▸ **Collected data**:

◆ ◆ ◆ ◆ ◆ ◆ ◆

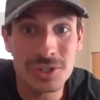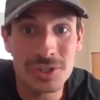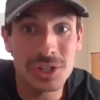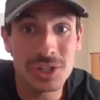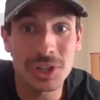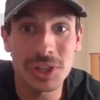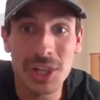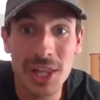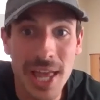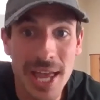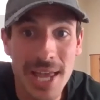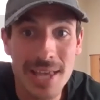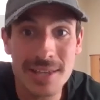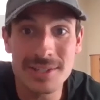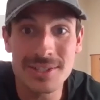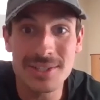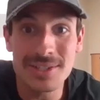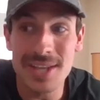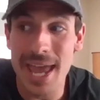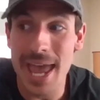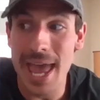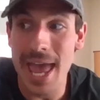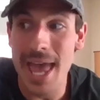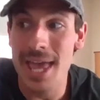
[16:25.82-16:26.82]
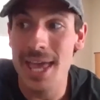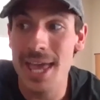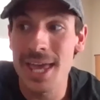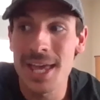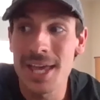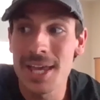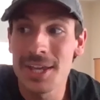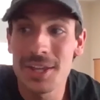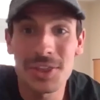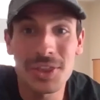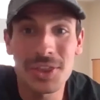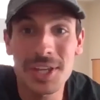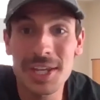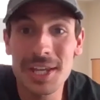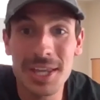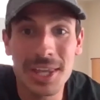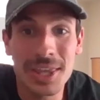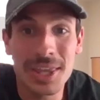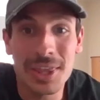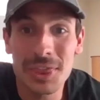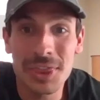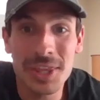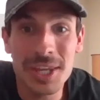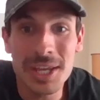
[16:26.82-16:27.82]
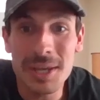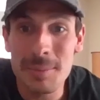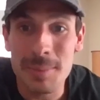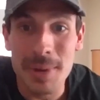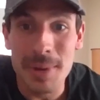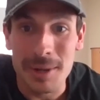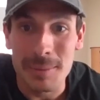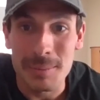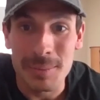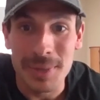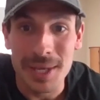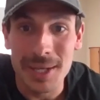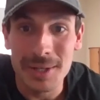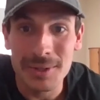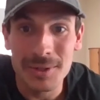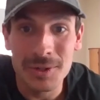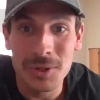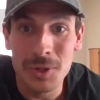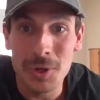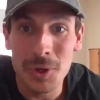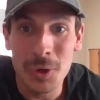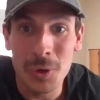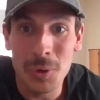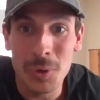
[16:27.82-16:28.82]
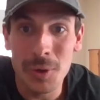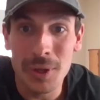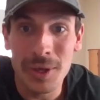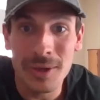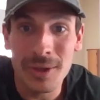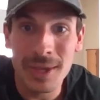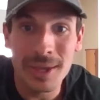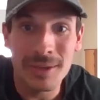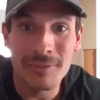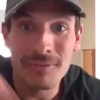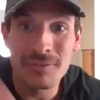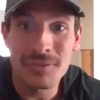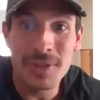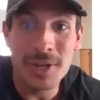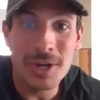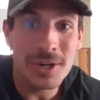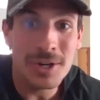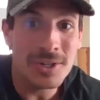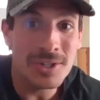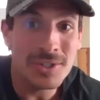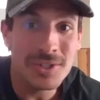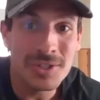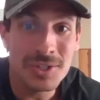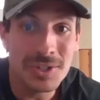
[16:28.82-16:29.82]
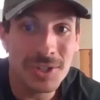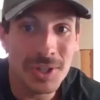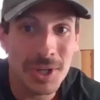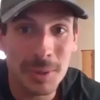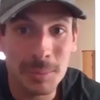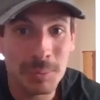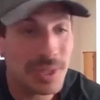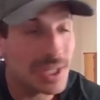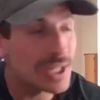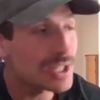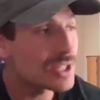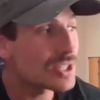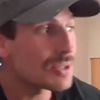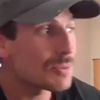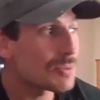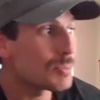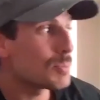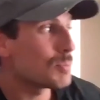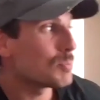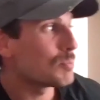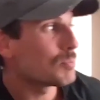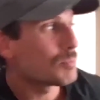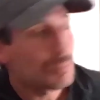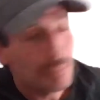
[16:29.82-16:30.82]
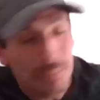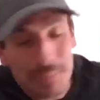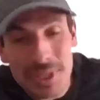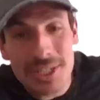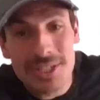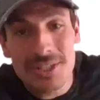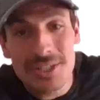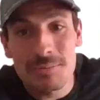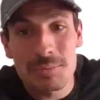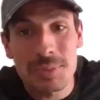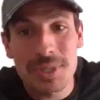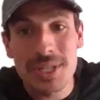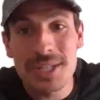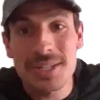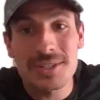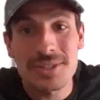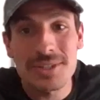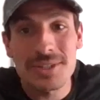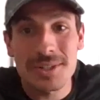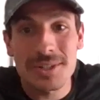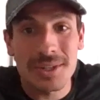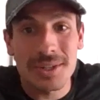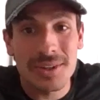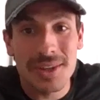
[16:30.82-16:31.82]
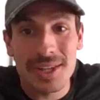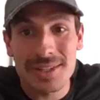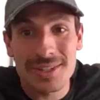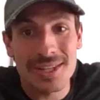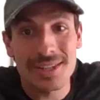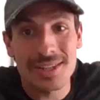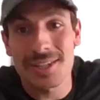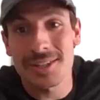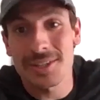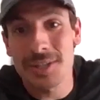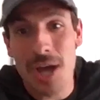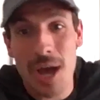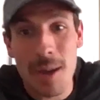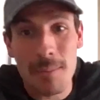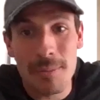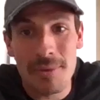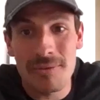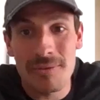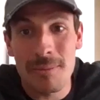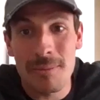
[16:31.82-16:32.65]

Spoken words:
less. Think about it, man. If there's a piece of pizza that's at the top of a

◆ ◆ ◆ ◆ ◆ ◆ ◆

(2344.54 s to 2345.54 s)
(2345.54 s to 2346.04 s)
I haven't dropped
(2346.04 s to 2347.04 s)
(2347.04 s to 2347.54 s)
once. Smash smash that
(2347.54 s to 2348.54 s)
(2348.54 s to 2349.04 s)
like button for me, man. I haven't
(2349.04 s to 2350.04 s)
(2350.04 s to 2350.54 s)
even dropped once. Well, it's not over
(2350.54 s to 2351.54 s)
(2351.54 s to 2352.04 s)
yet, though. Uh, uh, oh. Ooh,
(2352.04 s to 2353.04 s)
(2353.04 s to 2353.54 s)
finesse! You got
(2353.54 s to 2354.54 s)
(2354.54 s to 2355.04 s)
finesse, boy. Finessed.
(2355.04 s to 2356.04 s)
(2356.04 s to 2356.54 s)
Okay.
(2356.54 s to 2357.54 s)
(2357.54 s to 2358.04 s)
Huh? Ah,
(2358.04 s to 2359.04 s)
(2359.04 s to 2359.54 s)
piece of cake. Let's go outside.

◆ ◆ ◆ ◆ ◆ ◆ ◆

Only one stretch of the records above is wanted: the lines between the one holding "(2344.54 s to 2345.54 s)" and the one holding "(2358.04 s to 2359.04 s)", inclusive, reproduced exactly.

▸ **TASK SOLUTION**:
(2344.54 s to 2345.54 s)
(2345.54 s to 2346.04 s)
I haven't dropped
(2346.04 s to 2347.04 s)
(2347.04 s to 2347.54 s)
once. Smash smash that
(2347.54 s to 2348.54 s)
(2348.54 s to 2349.04 s)
like button for me, man. I haven't
(2349.04 s to 2350.04 s)
(2350.04 s to 2350.54 s)
even dropped once. Well, it's not over
(2350.54 s to 2351.54 s)
(2351.54 s to 2352.04 s)
yet, though. Uh, uh, oh. Ooh,
(2352.04 s to 2353.04 s)
(2353.04 s to 2353.54 s)
finesse! You got
(2353.54 s to 2354.54 s)
(2354.54 s to 2355.04 s)
finesse, boy. Finessed.
(2355.04 s to 2356.04 s)
(2356.04 s to 2356.54 s)
Okay.
(2356.54 s to 2357.54 s)
(2357.54 s to 2358.04 s)
Huh? Ah,
(2358.04 s to 2359.04 s)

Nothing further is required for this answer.